Periampullary carcinoma is a malignant gastrointestinal tumor originating from the head of the pancreas, distal bile duct, duodenum, or the ampulla of Vater. Currently, surgery remains the primary treatment option, yet the postoperative recurrence rate remains high. Chemotherapy is the main approach for controlling postoperative recurrence. Histologically, periampullary carcinoma is categorized into two types: intestinal (IN) and pancreaticobiliary (PB) subtype. Each subtype requires different therapeutic approaches, with the PB type primarily treated with gemcitabine and the IN type with 5-FU. Despite these options, patient outcomes are still unsatisfactory. In recent years, the feasibility of immunotherapy in tumor treatment has been increasingly evidenced, although research on its efficacy in periampullary carcinoma treatment is still limited. In this report, we present a case of a periampullary carcinoma patient who experienced recurrence and metastasis after undergoing radical pancreatoduodenectomy and receiving gemcitabine-based chemotherapy post-surgery. Through next-generation sequencing (NGS), we identified high expression levels of programmed cell death-ligand 1 (PD-L1) with a combined positive score (CPS) of 35, high tumor mutation burden (TMB-H), and high microsatellite instability (MSI-H) in this patient.
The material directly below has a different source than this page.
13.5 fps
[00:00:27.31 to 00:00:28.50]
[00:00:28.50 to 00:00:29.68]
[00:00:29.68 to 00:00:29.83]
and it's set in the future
Therefore, we implemented a combination therapy using Tislelizumab and chemotherapy. According to the latest follow-up, the tumors are effectively controlled. Our utilization of immunotherapy combined with chemotherapy holds significant implication for the treatment of periampullary carcinoma.

1 Introduction

Periampullary carcinoma is a malignant tumor that originates approximately 2.0 cm from the ampulla of Vater, which can influence to the pancreatic head, the ampulla of Vater, the distal common bile duct and duodenum (1). The majority of these tumors are adenocarcinomas. Currently, surgical resection remains the main therapy option to improve long-term survival and is practicable in approximately 50% of ampullary cancer cases (2). Nonetheless, the overall survival time is still limited due to the high risk of recurrence and metastasis (3). Therefore, adjuvant therapy (AT), such as chemotherapy, is recommended for improving the long-term survival (4).
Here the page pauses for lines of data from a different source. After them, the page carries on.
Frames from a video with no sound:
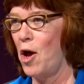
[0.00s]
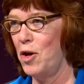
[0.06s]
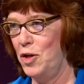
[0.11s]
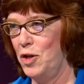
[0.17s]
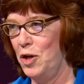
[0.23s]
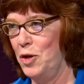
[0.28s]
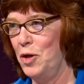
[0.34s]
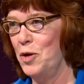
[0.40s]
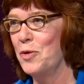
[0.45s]

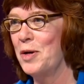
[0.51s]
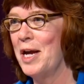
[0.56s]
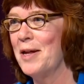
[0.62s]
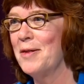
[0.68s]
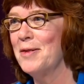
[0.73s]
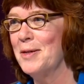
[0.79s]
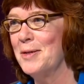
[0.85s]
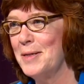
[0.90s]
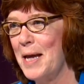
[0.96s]
do you
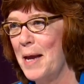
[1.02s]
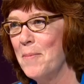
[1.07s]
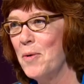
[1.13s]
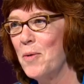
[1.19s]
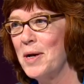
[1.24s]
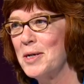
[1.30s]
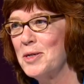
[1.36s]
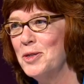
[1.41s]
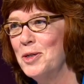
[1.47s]
get the same
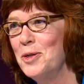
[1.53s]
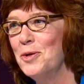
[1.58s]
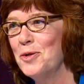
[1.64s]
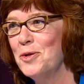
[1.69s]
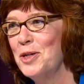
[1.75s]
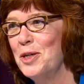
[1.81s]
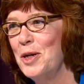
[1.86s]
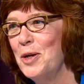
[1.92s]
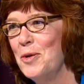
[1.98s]
question, or
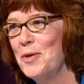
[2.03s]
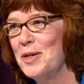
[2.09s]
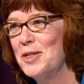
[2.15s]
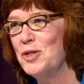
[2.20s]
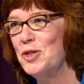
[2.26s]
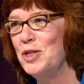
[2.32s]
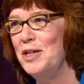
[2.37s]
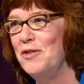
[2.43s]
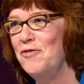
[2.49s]
do you, as
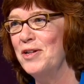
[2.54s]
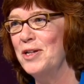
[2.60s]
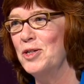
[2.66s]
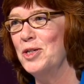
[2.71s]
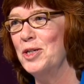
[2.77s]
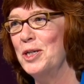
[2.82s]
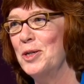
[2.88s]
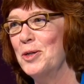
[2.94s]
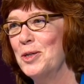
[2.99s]
chief
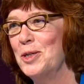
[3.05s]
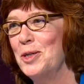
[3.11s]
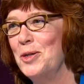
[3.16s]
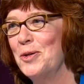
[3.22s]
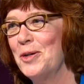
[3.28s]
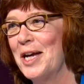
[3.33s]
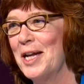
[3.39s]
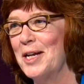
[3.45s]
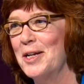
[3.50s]
engineer, do you
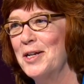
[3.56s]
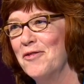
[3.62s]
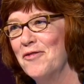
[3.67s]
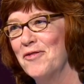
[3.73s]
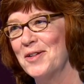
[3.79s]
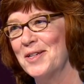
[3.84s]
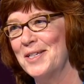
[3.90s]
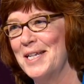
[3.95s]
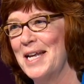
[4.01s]
get a
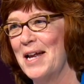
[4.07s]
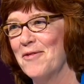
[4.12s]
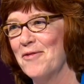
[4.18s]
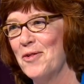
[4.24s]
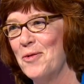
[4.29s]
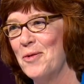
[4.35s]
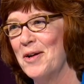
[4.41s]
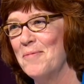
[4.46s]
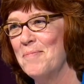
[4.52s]
different set of
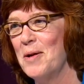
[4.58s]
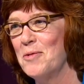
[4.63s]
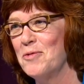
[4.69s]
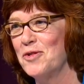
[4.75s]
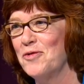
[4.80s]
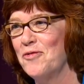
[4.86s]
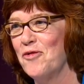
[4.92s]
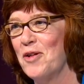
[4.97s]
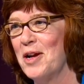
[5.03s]

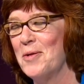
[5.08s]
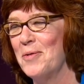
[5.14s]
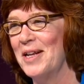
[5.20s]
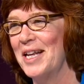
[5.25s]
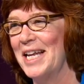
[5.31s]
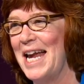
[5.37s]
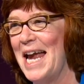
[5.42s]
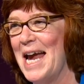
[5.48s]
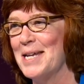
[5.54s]
most
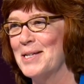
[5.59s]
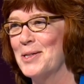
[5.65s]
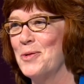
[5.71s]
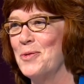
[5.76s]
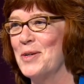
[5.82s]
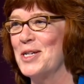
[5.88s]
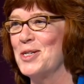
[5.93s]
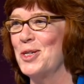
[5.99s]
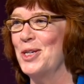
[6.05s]
frequently asked
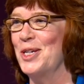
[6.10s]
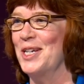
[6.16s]
questions?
At present, immunotherapy has emerged as a promising clinical strategy for treatment. In addition, immunotherapy has been incorporated into clinical guidelines for various cancers, including non-small cell lung cancer, esophageal cancer and colorectal cancer (5–7). The assessment of tumor mutation burden (TMB), microsatellite instability (MSI), deficiency of mismatch repair (dMMR), and the expression of PD-L1 are important criteria for determining the individual suitability of immunotherapy (8). However, the prognosis of immunotherapy for patients with periampullary carcinoma remains limited.
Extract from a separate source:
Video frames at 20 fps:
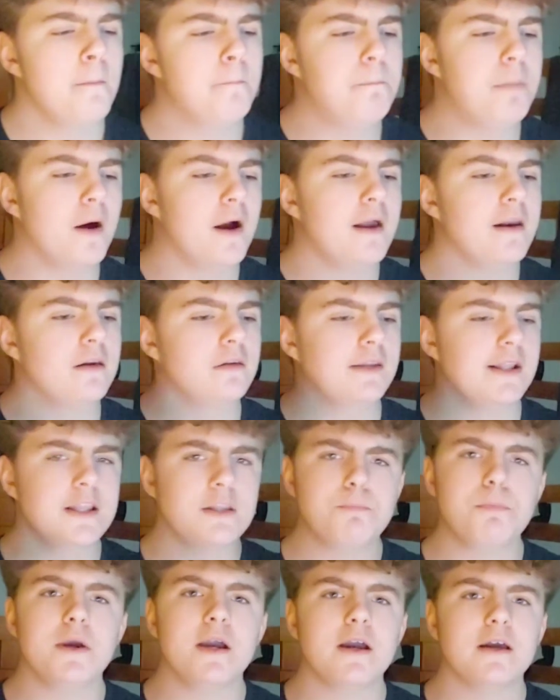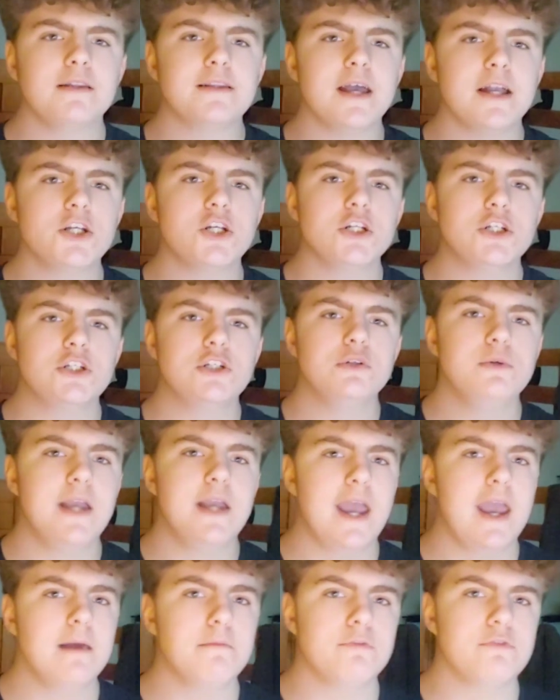But let's bring attention to
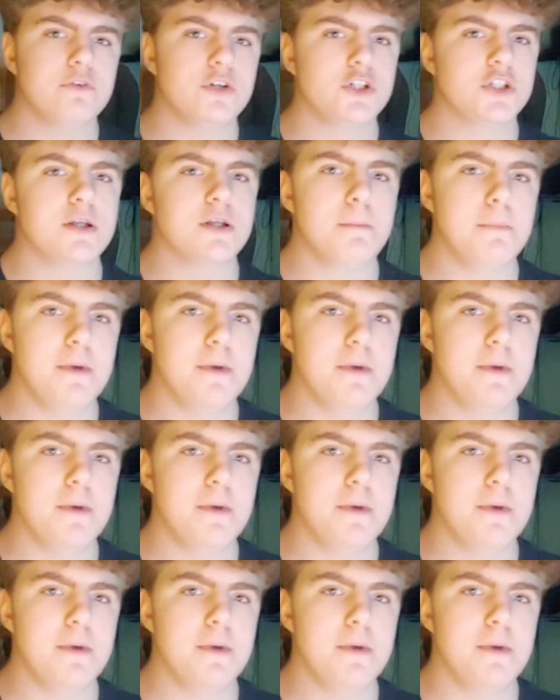games for just a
Here, we report our experience in treating a periampullary carcinoma patient with high PD-L1 expression, high tumor mutation burden (TMB-H) and high microsatellite instability (MSI-H), who received a combination of Tislelizumab and chemotherapy. The patient demonstrated positive therapeutic outcomes and exhibited acceptable treatment tolerance. By providing comprehensive clinical evaluations and relevant patient histories, we aim to contribute valuable insights into the application of immunotherapy in periampullary carcinoma.

2 Case presentation

A 66-year-old male sought medical attention in May 2022 for abdominal pain. Physical examination revealed no yellow pigmentation of the skin or sclera and no abdominal tenderness. Laboratory tests showed: WBC 9.73×10⁹/L, Hb 75g/L, PLT 393×10⁹/L, ALB 38.7g/L, TBIL 7.14μmol/L, ALT 13.78 U/L, ALT 10.36 U/L, ALP 104.6 U/L, γ-GT 13.26 U/L. Cancer antigen 125 (CA125) 84.2U/ml (normal range, 0–35 U/mL), carbohydrate antigen 19–9 (CA19–9) 23.62 U/mL (normal range, 0–37 U/mL), and carcinoembryonic antigen (CEA) 84.20 U/mL (normal range, 0–5U/mL). Contrast-enhanced computed tomography (CECT) of the abdomen showed an occupying area in the duodenal papilla with gastric retention (Figure 1A). Preoperative duodenoscopic pathological biopsy confirmed the presence of moderately differentiated adenocarcinoma of the duodenal mucosa.

Figure 1

Figure 1 CECT and pathological result of the patient before and after surgery. (A) Tumor condition at first CECT scan. (B) The results of pathological biopsy. (C, D) Tumor conditions after six cycles of gemcitabine + capecitabine. CECT, contrast-enhanced computed tomography.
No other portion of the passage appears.